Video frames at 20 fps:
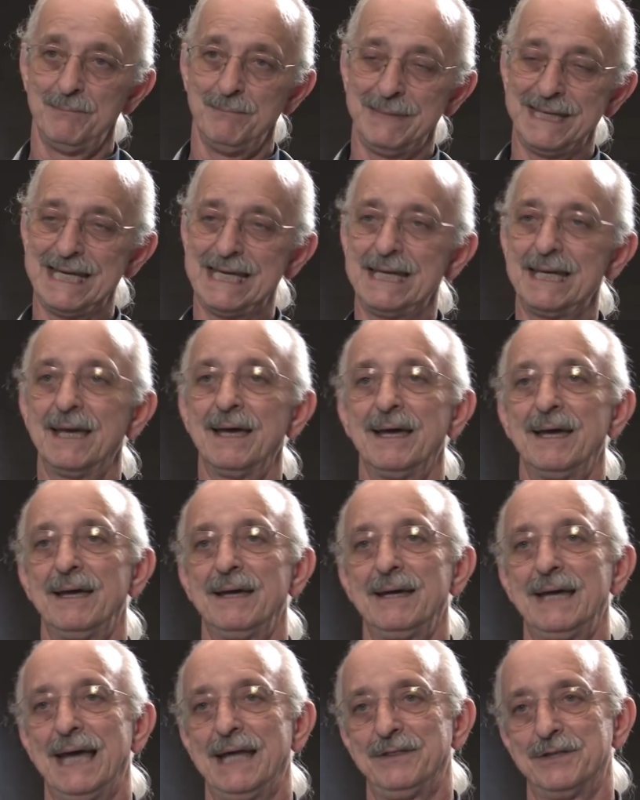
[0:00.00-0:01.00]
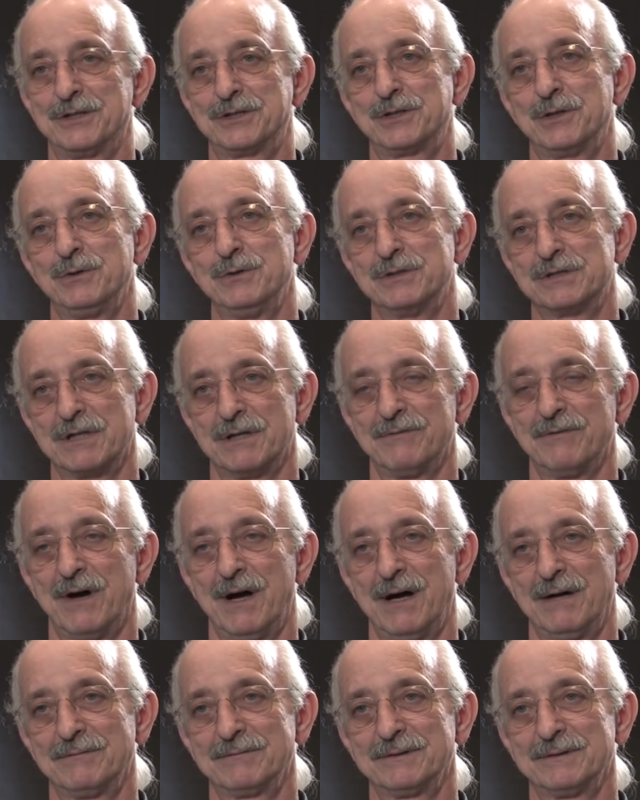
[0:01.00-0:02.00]
me and the students
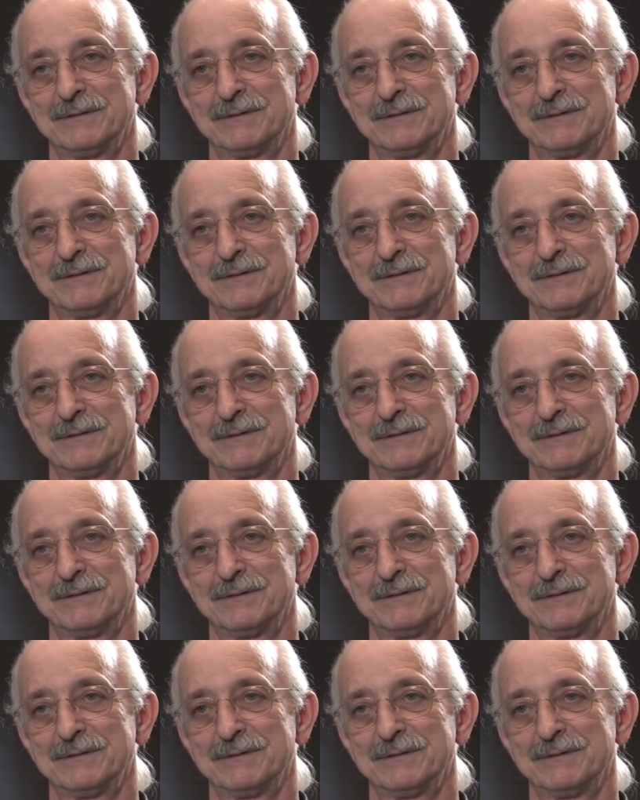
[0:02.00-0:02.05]
involved.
++++++++++
Problem → Please reproduce each entry exactly as given and omit the pictures.

Answer to the exercise →
Video frames at 20 fps:
[0:00.00-0:01.00]
[0:01.00-0:02.00]
me and the students
[0:02.00-0:02.05]
involved.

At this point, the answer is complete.